Forscher sind sich der möglichen unbeabsichtigten Folgen bewusst, wenn sie eine andere Welt zum Wohle der Menschheit umgestalten. So wollen Wissenschaftler beispielsweise unbedingt wissen, ob es auf dem Mars in der Vergangenheit Leben gab – oder ob es dort vielleicht aktuell in Form von Bakterien unter seiner Oberfläche existiert.
„Obwohl Nanopartikel potenziell den Mars erwärmen könnten, sind Nutzen und Kosten dieses Vorgehens weiterhin ungewiss.
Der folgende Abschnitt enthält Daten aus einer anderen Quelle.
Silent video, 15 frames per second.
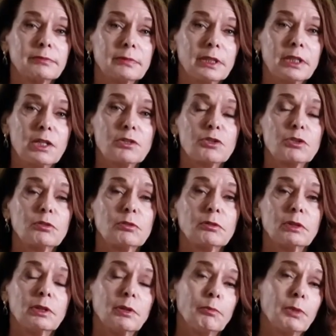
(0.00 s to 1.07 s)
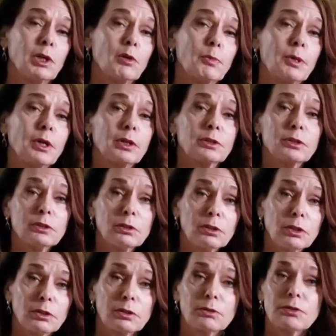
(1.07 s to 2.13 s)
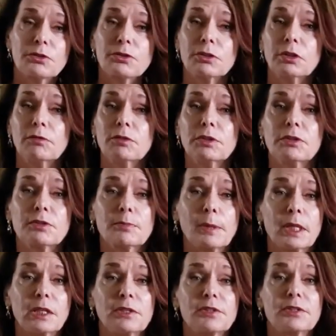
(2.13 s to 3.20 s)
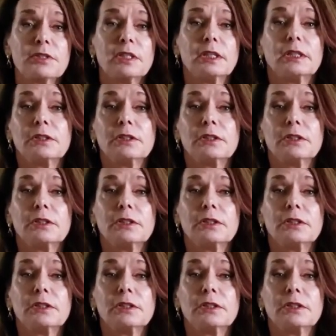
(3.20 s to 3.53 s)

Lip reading: and as your male partner learns to give you the space,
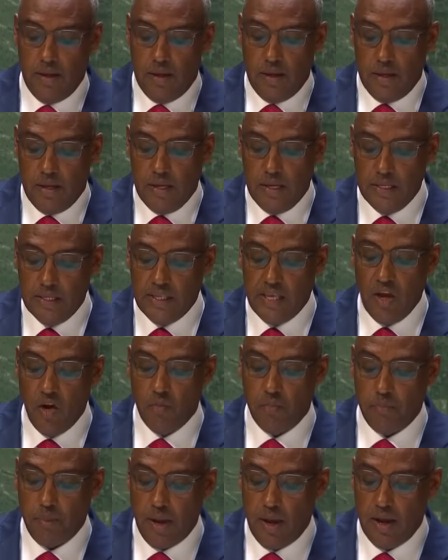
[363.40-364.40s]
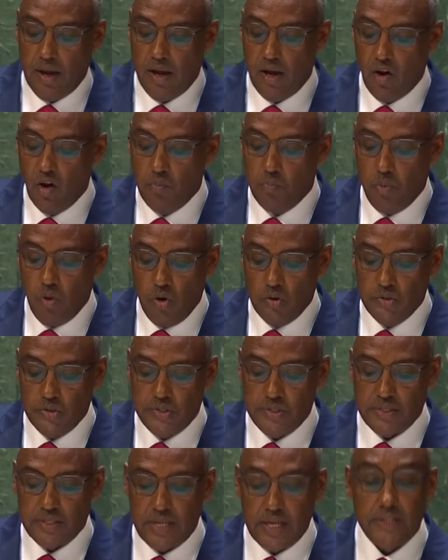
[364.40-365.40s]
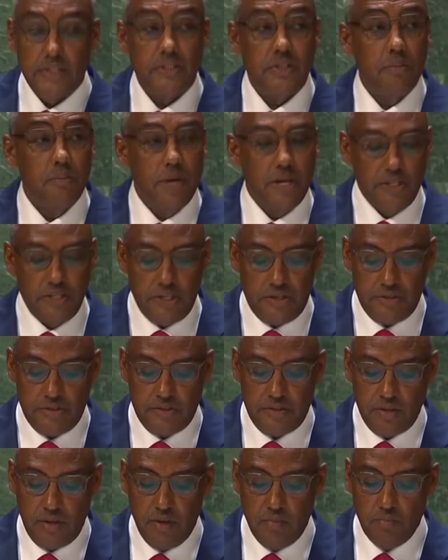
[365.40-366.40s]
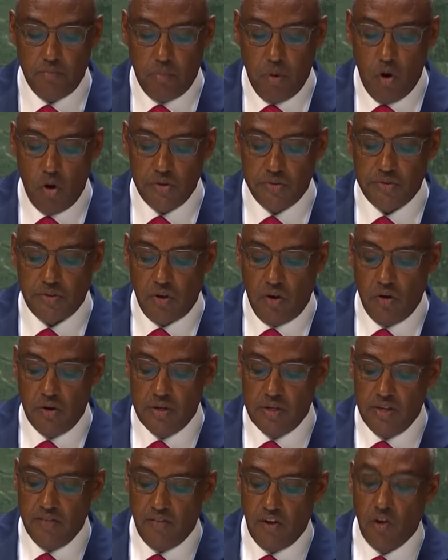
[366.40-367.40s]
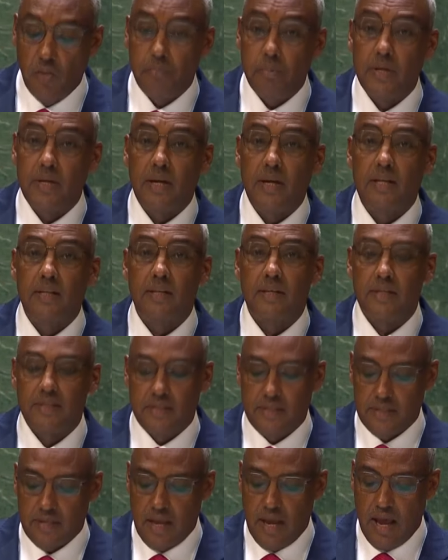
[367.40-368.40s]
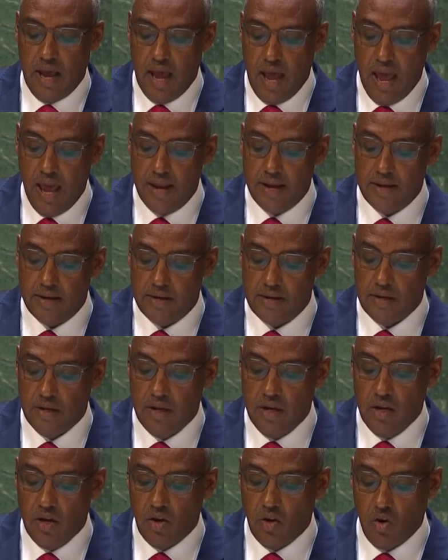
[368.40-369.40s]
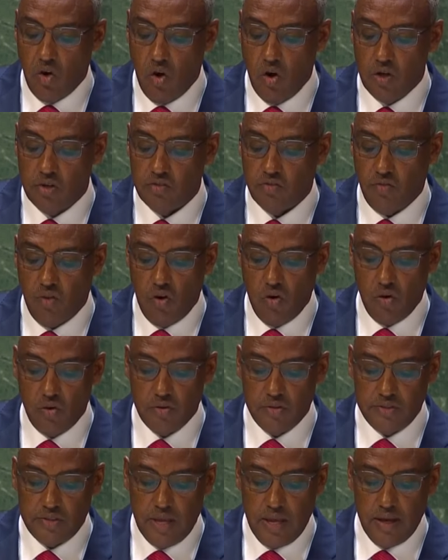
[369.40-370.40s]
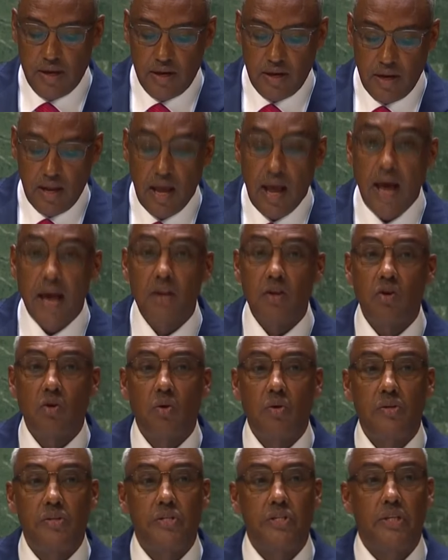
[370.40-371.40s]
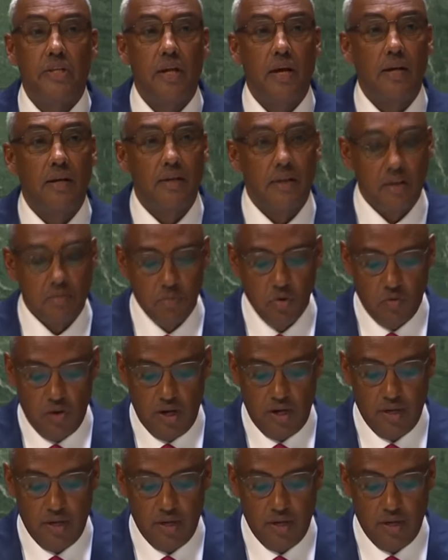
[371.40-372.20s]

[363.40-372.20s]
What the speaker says: Ethiopia opposes such measures imposed on developing countries and calls for their unconditional removal.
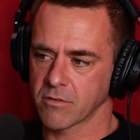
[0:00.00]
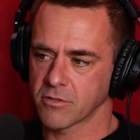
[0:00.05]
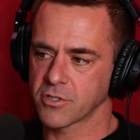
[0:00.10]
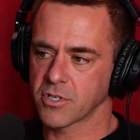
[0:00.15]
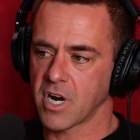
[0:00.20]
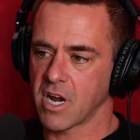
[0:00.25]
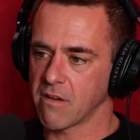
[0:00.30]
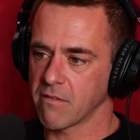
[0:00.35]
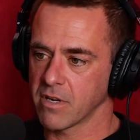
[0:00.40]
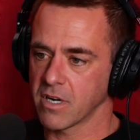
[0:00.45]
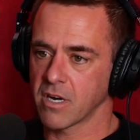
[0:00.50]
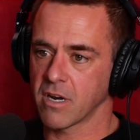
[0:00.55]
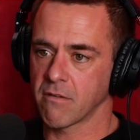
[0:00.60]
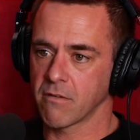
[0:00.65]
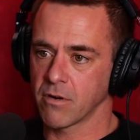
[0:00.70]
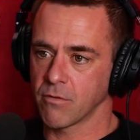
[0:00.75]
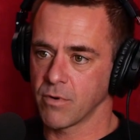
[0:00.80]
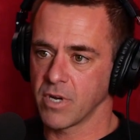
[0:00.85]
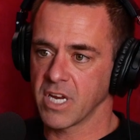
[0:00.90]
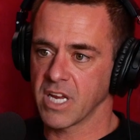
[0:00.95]
traveling
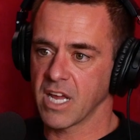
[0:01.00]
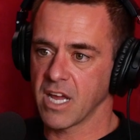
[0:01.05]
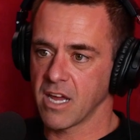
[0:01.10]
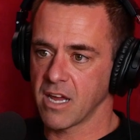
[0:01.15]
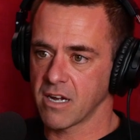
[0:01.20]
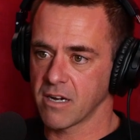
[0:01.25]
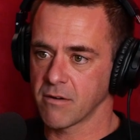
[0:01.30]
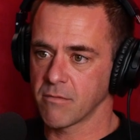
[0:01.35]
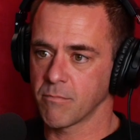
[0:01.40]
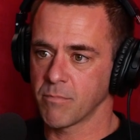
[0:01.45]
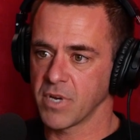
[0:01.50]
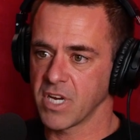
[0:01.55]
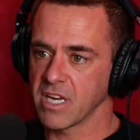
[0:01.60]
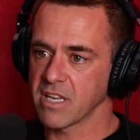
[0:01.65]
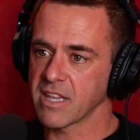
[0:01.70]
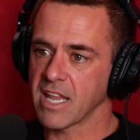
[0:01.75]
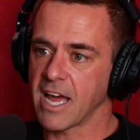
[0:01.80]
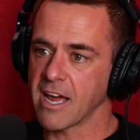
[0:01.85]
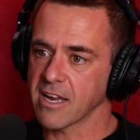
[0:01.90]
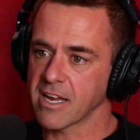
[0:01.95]
every weekend and
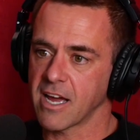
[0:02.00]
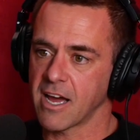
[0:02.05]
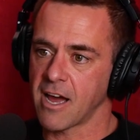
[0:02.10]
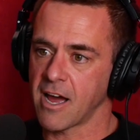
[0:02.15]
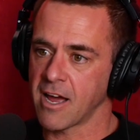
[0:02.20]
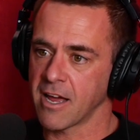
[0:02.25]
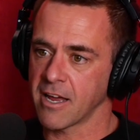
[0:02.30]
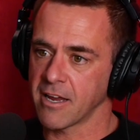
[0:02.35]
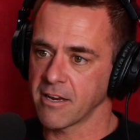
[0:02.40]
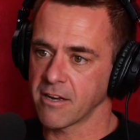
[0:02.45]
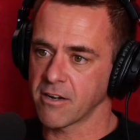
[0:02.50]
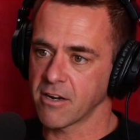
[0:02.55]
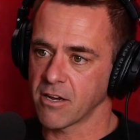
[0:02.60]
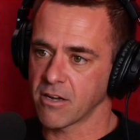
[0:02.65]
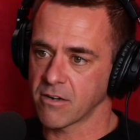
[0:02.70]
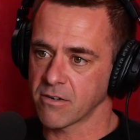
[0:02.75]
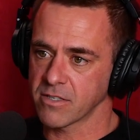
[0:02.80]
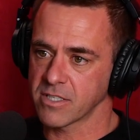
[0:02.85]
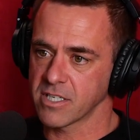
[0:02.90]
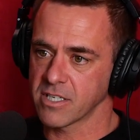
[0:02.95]
being that guy,
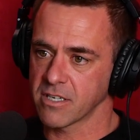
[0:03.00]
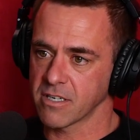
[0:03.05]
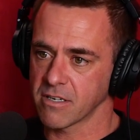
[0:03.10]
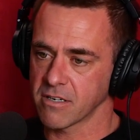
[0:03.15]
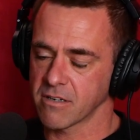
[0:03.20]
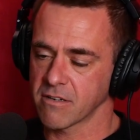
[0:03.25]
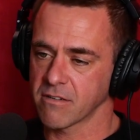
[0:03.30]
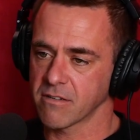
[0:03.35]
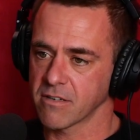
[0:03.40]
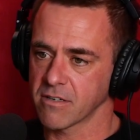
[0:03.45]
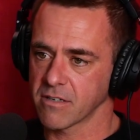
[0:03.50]
to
Angesichts der Unsicherheit darüber, ob der Marsboden irreversible Verbindungen enthält, die für alle irdischen Organismen giftig sind, sind die Vorteile einer Erwärmung des Mars beispielsweise vernachlässigbar“, sagte Kite.
„Wenn sich andererseits eine photosynthetische Biosphäre auf der Marsoberfläche etablieren ließe, könnte dies die Chancen für die menschliche Entwicklung im Sonnensystem erhöhen. Und was die Kosten betrifft: Sollte es Leben auf dem Mars geben, könnte dessen Erforschung enorme Vorteile bringen und einen wirksamen Schutz seines Lebensraums gewährleisten“, fügte Kite hinzu.